Most modern machine learning applications are based on overparameterized neural networks trained by variants of stochastic gradient descent. To explain the performance of these networks from a theoretical perspective (in particular the so-called "implicit bias"), it is necessary to understand the random dynamics of the optimization algorithms. Mathematically this amounts to the study of random dynamical systems with manifolds of equilibria. In this talk, I will give a brief introduction to machine learning theory and explain how the Lyapunov exponents of random matrix products can be used to characterize the set of possible limit points for stochastic gradient descent. The talk is based on joint work with Maxmilian Engel.

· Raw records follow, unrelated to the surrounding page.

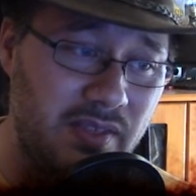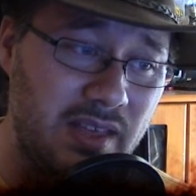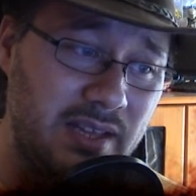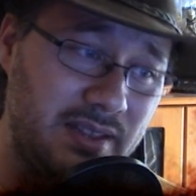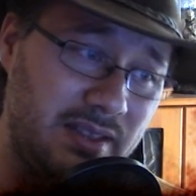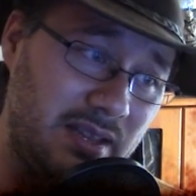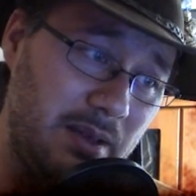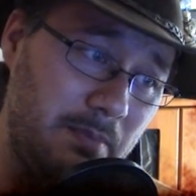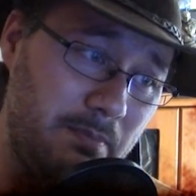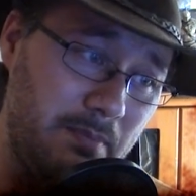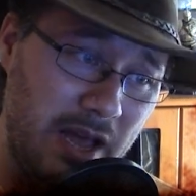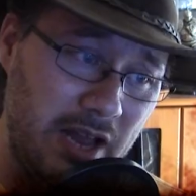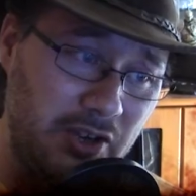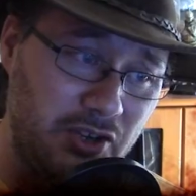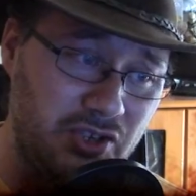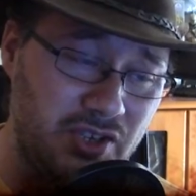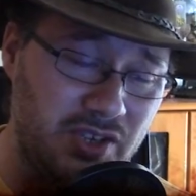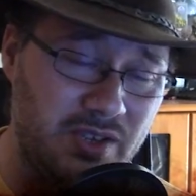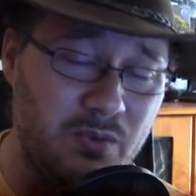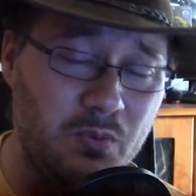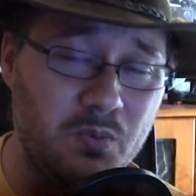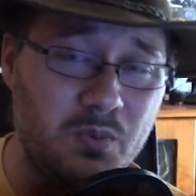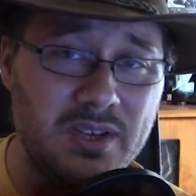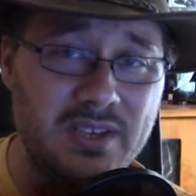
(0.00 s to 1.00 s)
that they
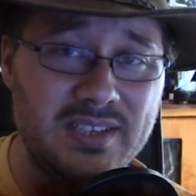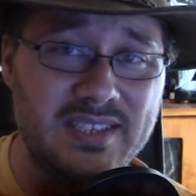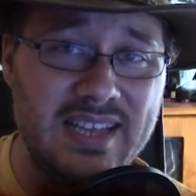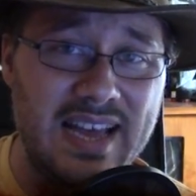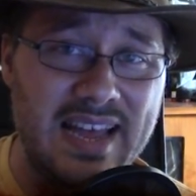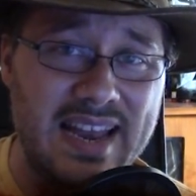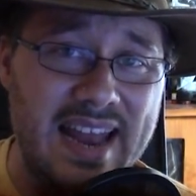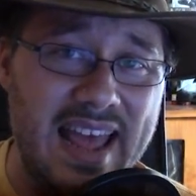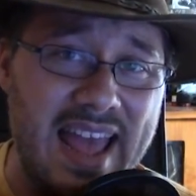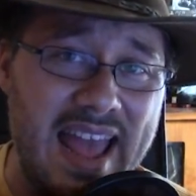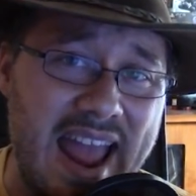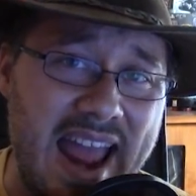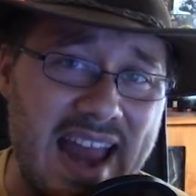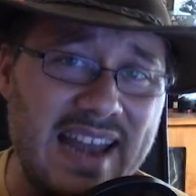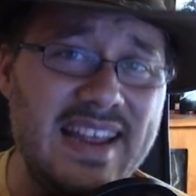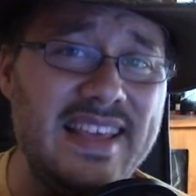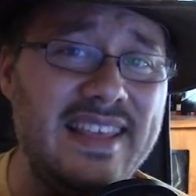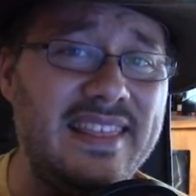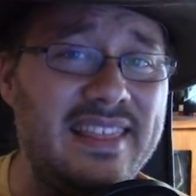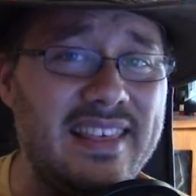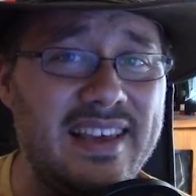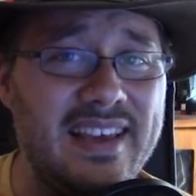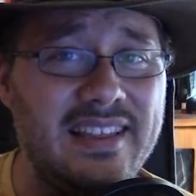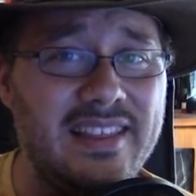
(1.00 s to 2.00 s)
mentioned was that
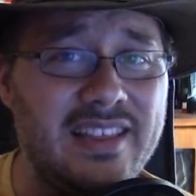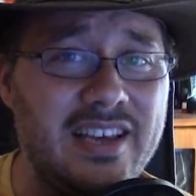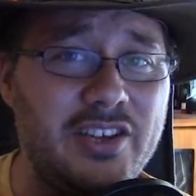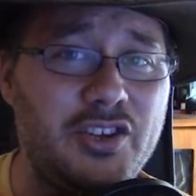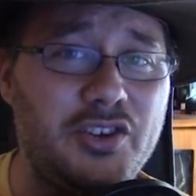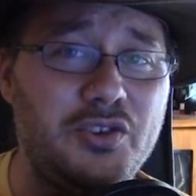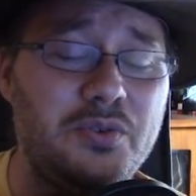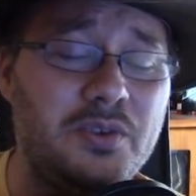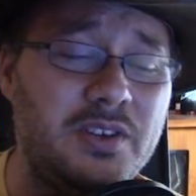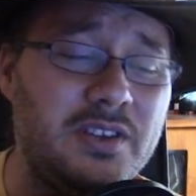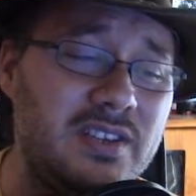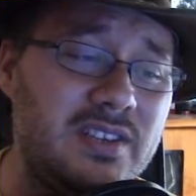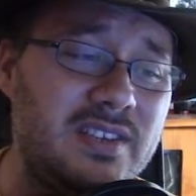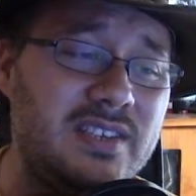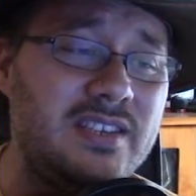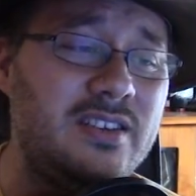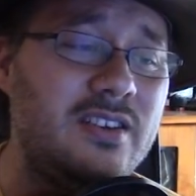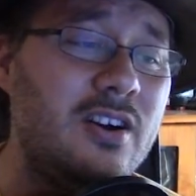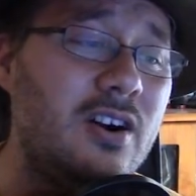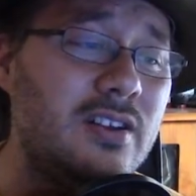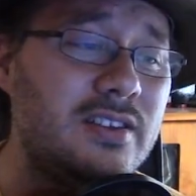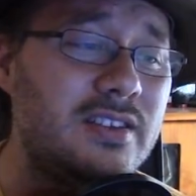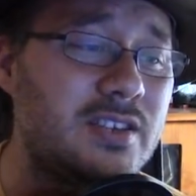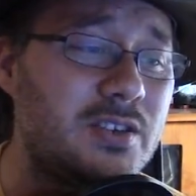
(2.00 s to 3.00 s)
anything that you can
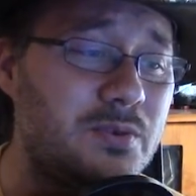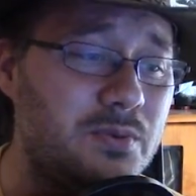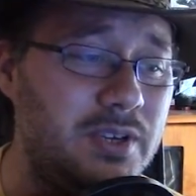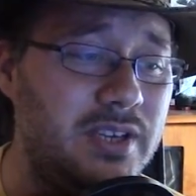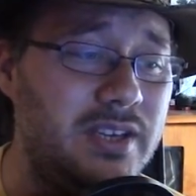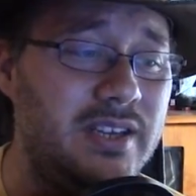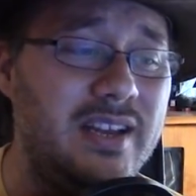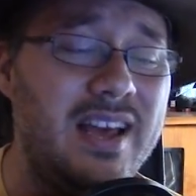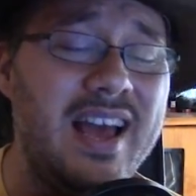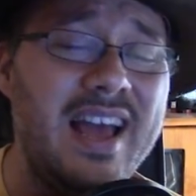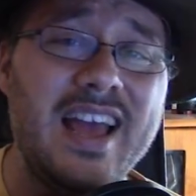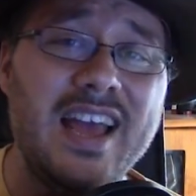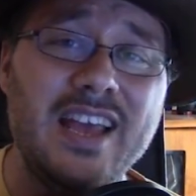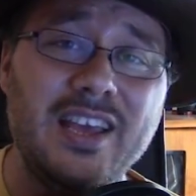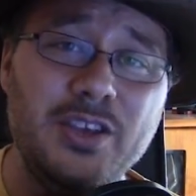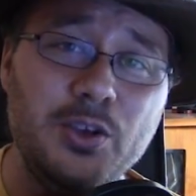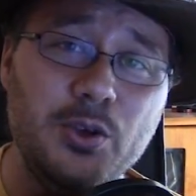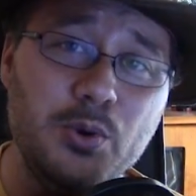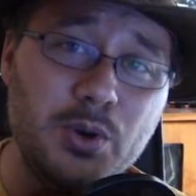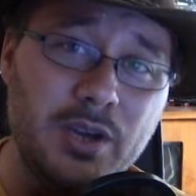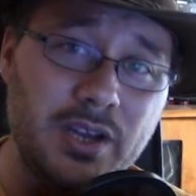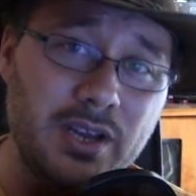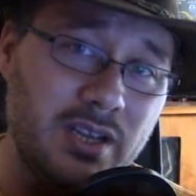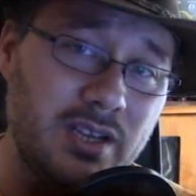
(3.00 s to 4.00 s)
see on screen,
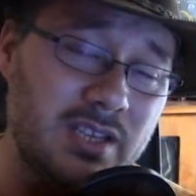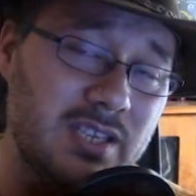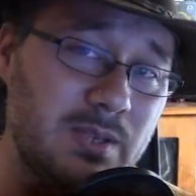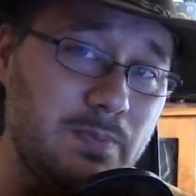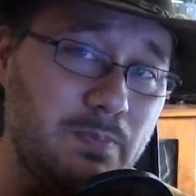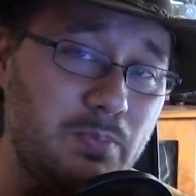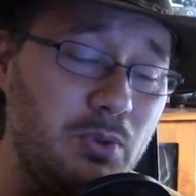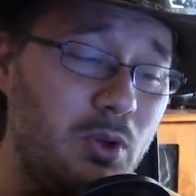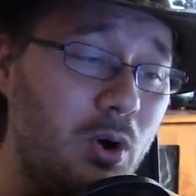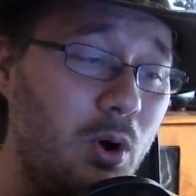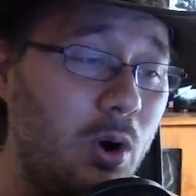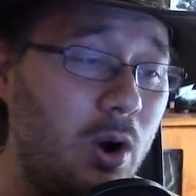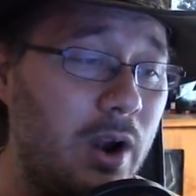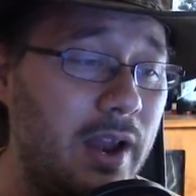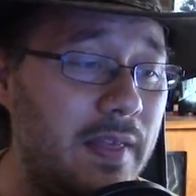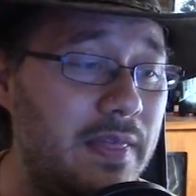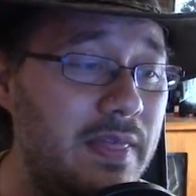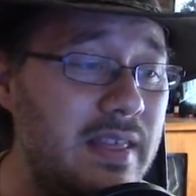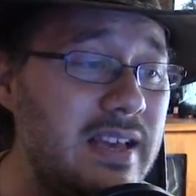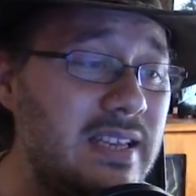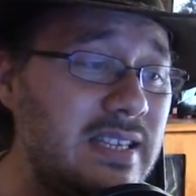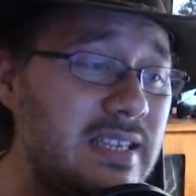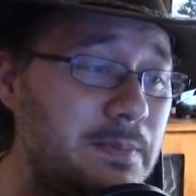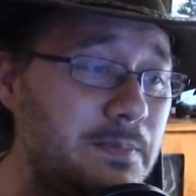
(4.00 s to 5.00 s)
you can explore.
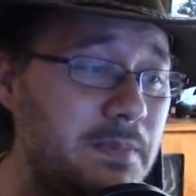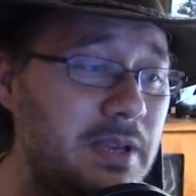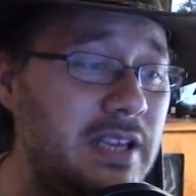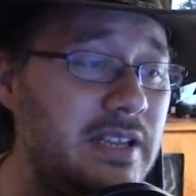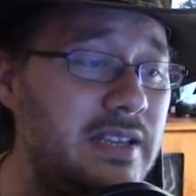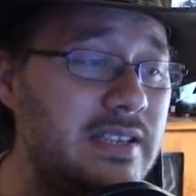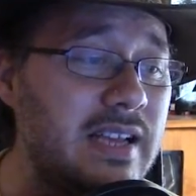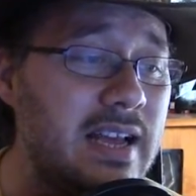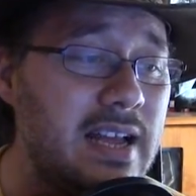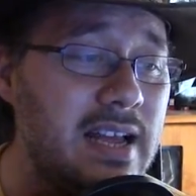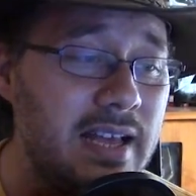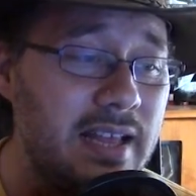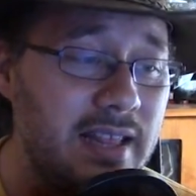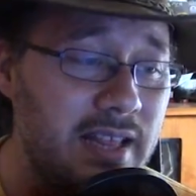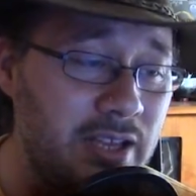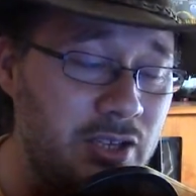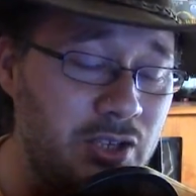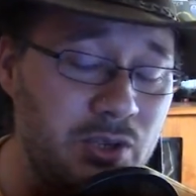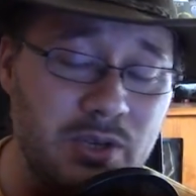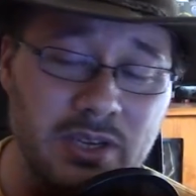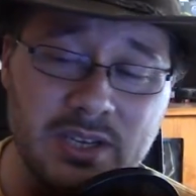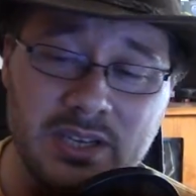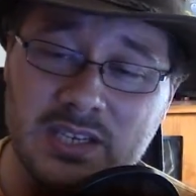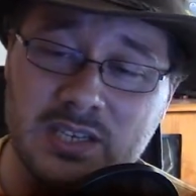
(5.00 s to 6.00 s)
And this means that
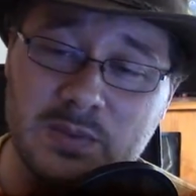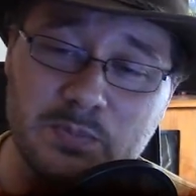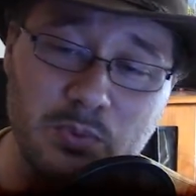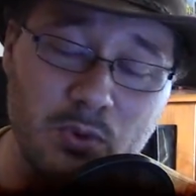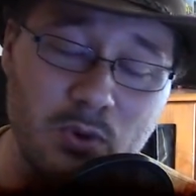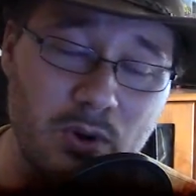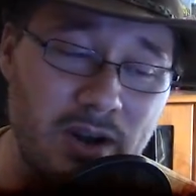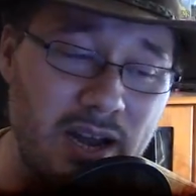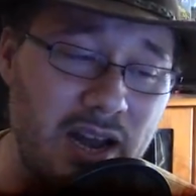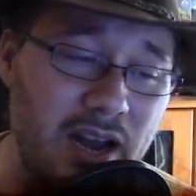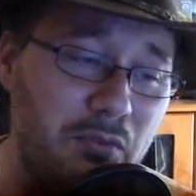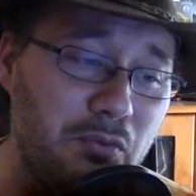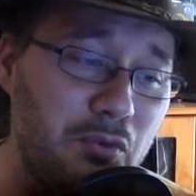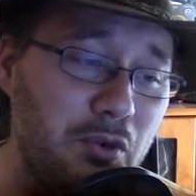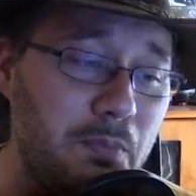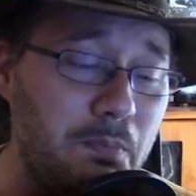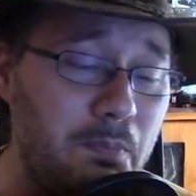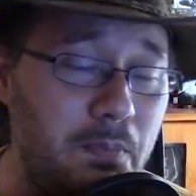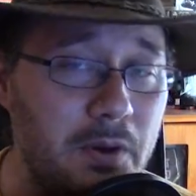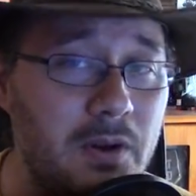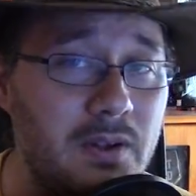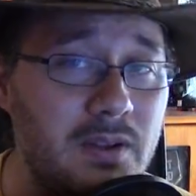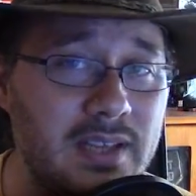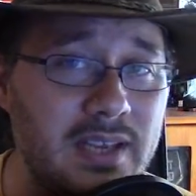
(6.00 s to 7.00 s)
you can explore every
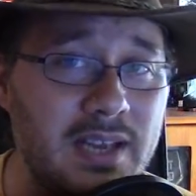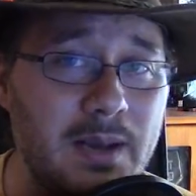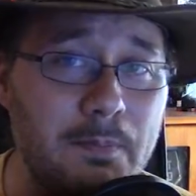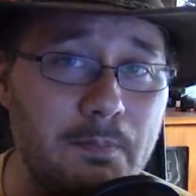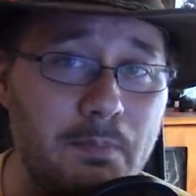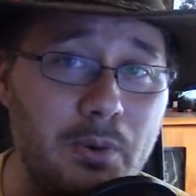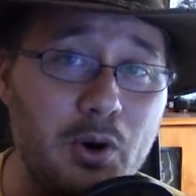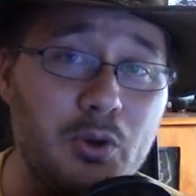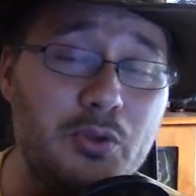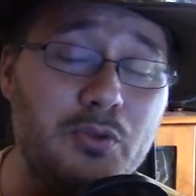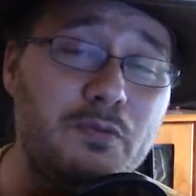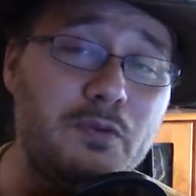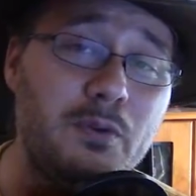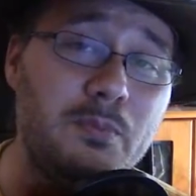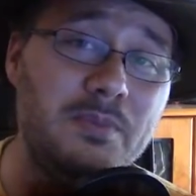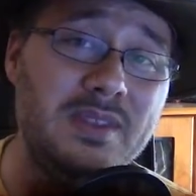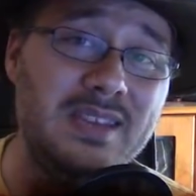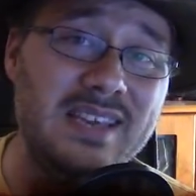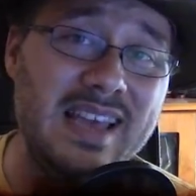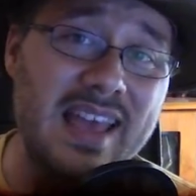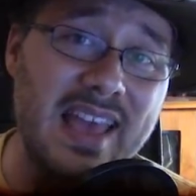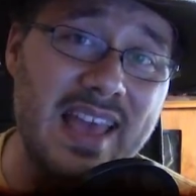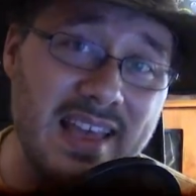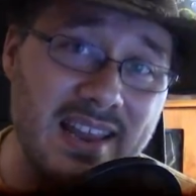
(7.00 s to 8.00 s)
building, both from
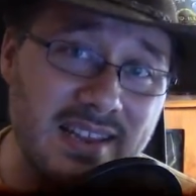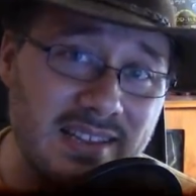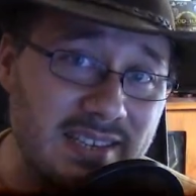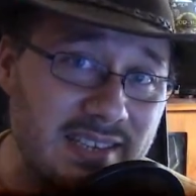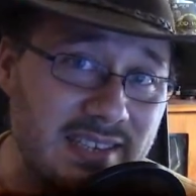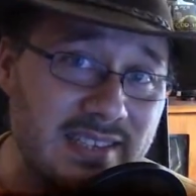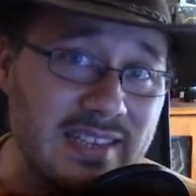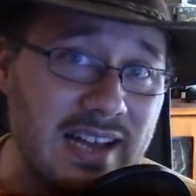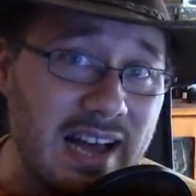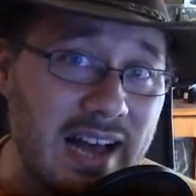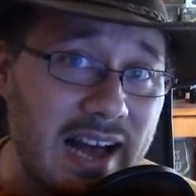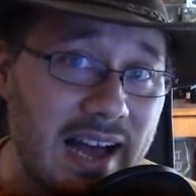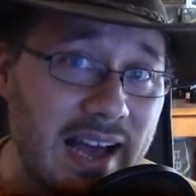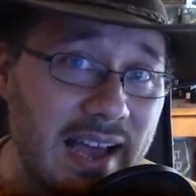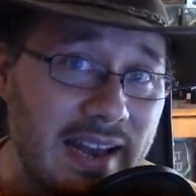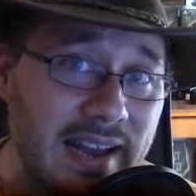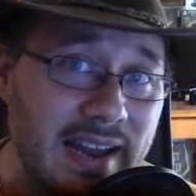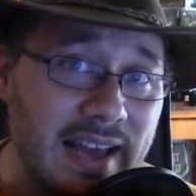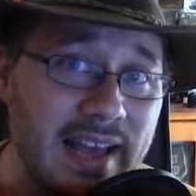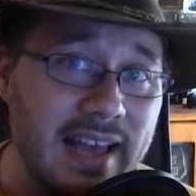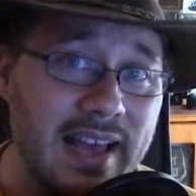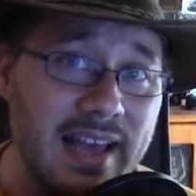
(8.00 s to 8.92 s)
the inside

In the field of algebraic statistics, we view statistical models as part of an algebraic variety and use tools from algebra, geometry, and combinatorics to learn statistically relevant information about these models. In this talk, we discuss the algebraic interpretation of likelihood inference for discrete statistical models. We present recent work on the iterative proportional scaling (IPS) algorithm, which is used to compute the maximum likelihood estimate (MLE), and give algebraic conditions under which this algorithm outputs the exact MLE in one cycle. Next, we introduce quasi-independence models, which describe the joint distribution of two random variables where some combinations of their states cannot co-occur, but they are otherwise independent. We combinatorially classify the quasi-independence models whose MLEs are rational functions of the data. We show that each of these has a parametrization which satisfies the conditions that guarantee one-cycle convergence of the IPS algorithm.
The abelian sandpile model introduced by Per Bak, Chao Tang and Kurt Wiesenfeld was the first discovered example of a dynamical system exhibiting self-organized criticality. Since its introduction in 1987, the model has seen widespread research interest from mathematicians and physicists alike, with a focus on explaining the complex global behaviour that emerges from the interplay of the local toppling rules.
In my talk, I will introduce the abelian sandpile model, its toppling rules and how we use these dynamics to define the abelian sandpile Markov chain. We will cover the most important aspects of the sandpile Markov chain, and discuss how these apply to modern research questions on the abelian sandpile model about the distribution of particles and avalanche sizes, with a focus on how the model behaves on fractal state spaces.
The frog model is a classical branching model for the spread of an infection. In this model, sleeping frogs are placed on the vertices of a graph and initially one vertex is activated. Active frogs move as simple random walks and wake up all sleeping frogs they encounter. Motivated by the addition of an immunological response, we present an extension of this model in which sleeping frogs must be visited a random number of times, i.i.d. as some $I$, before they awaken, and the active frogs that attempt to wake them up are killed.
We examine the propagation speed and demonstrate that the frogs spread ballistically for a $2+\varepsilon$-moment assumption on $I$, but sublinearly for a more heavy-tailed $I$. By constructing a series of renewal times, at which the front becomes independent of the past, we are able to derive a shape theorem under more technical assumptions.